王太子は状況に気付くと、救いを求めるような上目使いでソラを見た。

「思惑が分かっていても、ソラ卿は借りを返さずにはいられない……よね?」

「思惑の内容によります」

ソラの返答を聞き、シドルバー伯爵が大笑いした。

決して広いとは言えない奥庭に笑い声が木霊して、ソラと王太子が思わず耳を塞ぐ。

しかし、シドルバー伯爵は委細気にせず、王太子に向き直った。

「ソラ卿の様子からして、ほとぼりを冷ます時間が必要じゃ。
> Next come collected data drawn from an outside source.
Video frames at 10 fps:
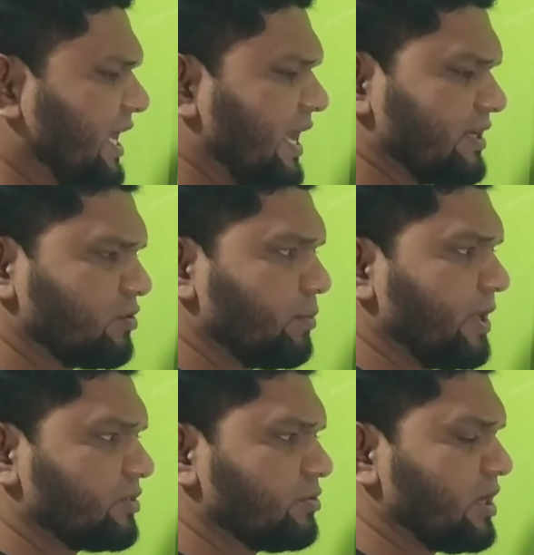একটা হলো
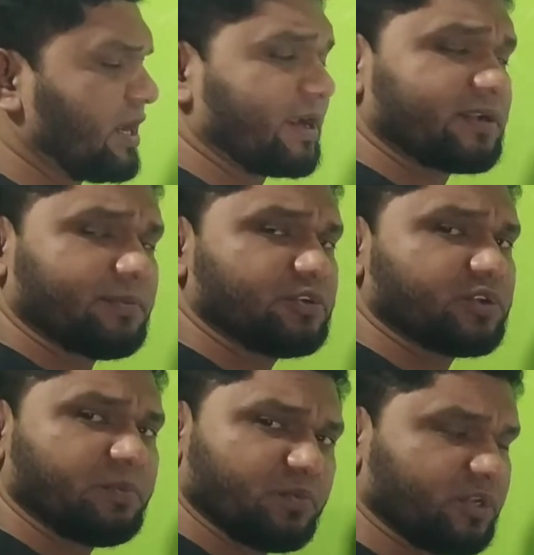বেতন আর একটা
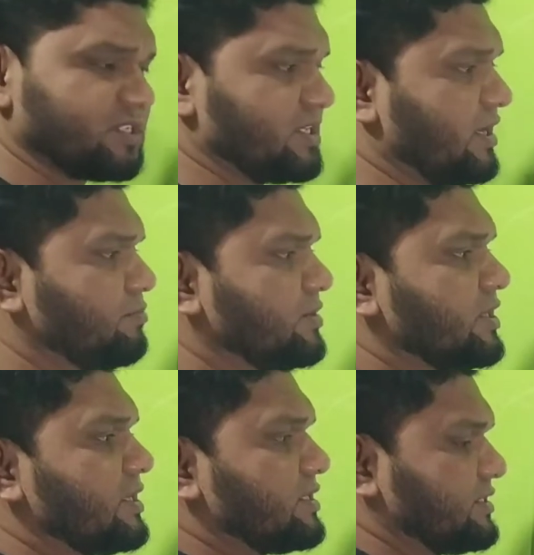বিষয় আমি বলেছিলাম
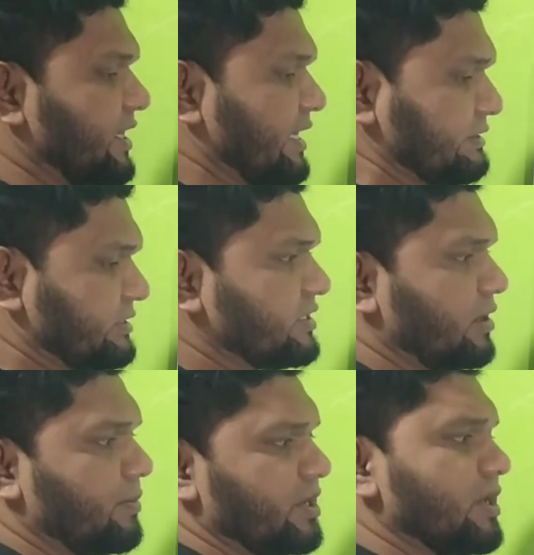যে এন্ট্রিটা
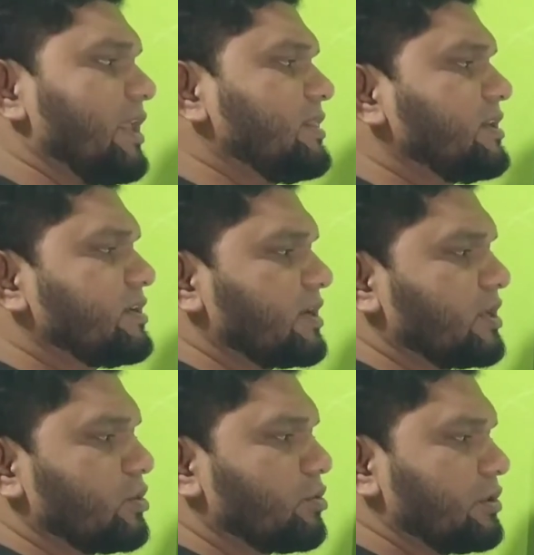মানে লেনদেনটা
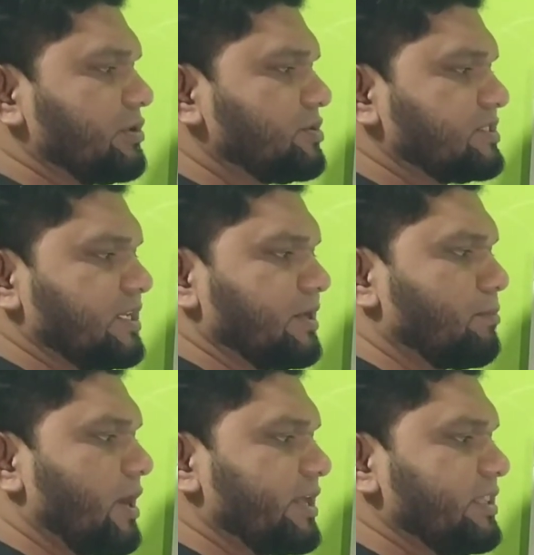কি নগদে হয়েছে
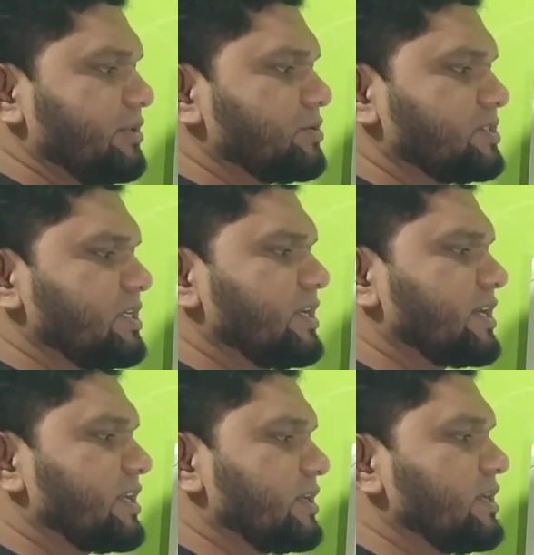বাকিতে হয়েছে
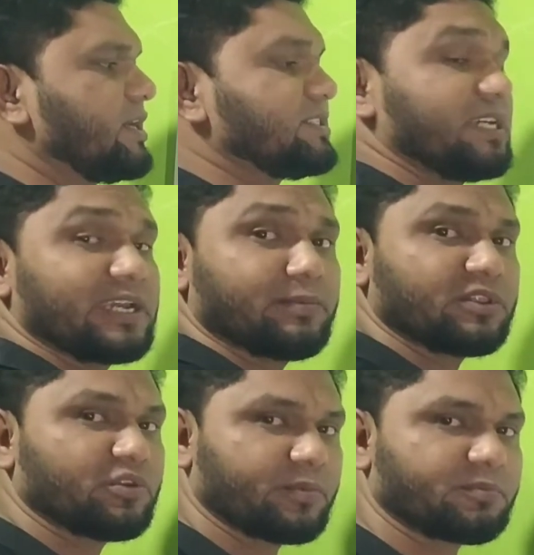নাকি চেকের
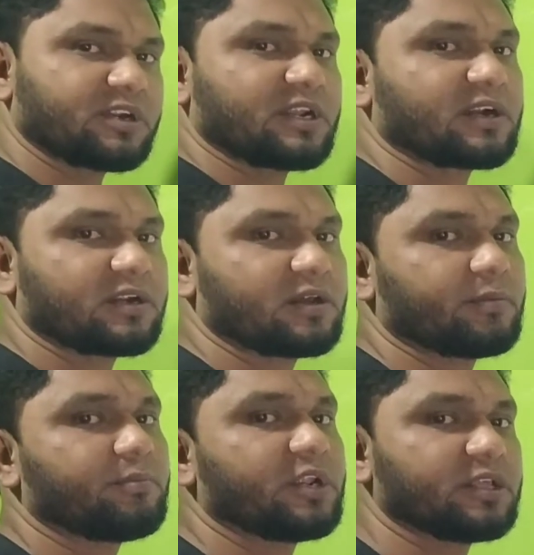মাধ্যমে আমরা টাকাটা
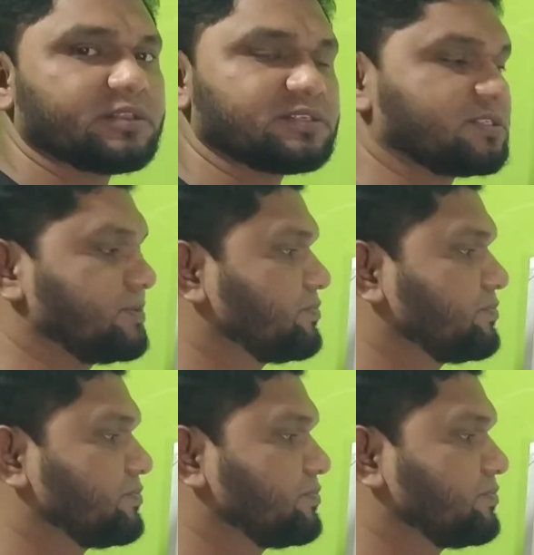মানে দিছি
殿下、我々は会議がある故、これにて」

「あぁ、そうやって逃げればいいんだ」

王太子が感心してシドルバー伯爵に頷き、ソラを見る。

「それじゃあ、会議頑張ってね!」

これが正解でしょ、とばかりに満面の笑みで王太子はソラを励まし、手を振りながら奥庭を去った。

王太子の後ろ姿を見送り、ソラはシドルバー伯爵に声をかける。

「能力と人となりを見るために殿下を利用するのは、如何なものかと思います」

シドルバー伯爵はソラの苦言を鼻で笑う。

「殿下に対し嘘偽りを申せば、即座につるし上げるつもりだったのじゃ」

シドルバー伯爵は何でもないような顔で言う。

ソラは顔をしかめた。

──得意の人物眼で早めに悪い芽を摘んでおこうってか。食えねえ爺さんだな。

「そんな顔をするな。ソラ卿は合格じゃ。可愛げのない奴め。チャフを見習え」

「手の掛かる子ほど可愛い、ですか?」

「手を焼くのが年寄りの楽しみじゃからな」

皮肉を受け流され、ソラは苦い顔をした。

──困った爺さんだな……。

会議室に向かうシドルバー伯爵の背中を見つつ、ソラはため息を吐き出した。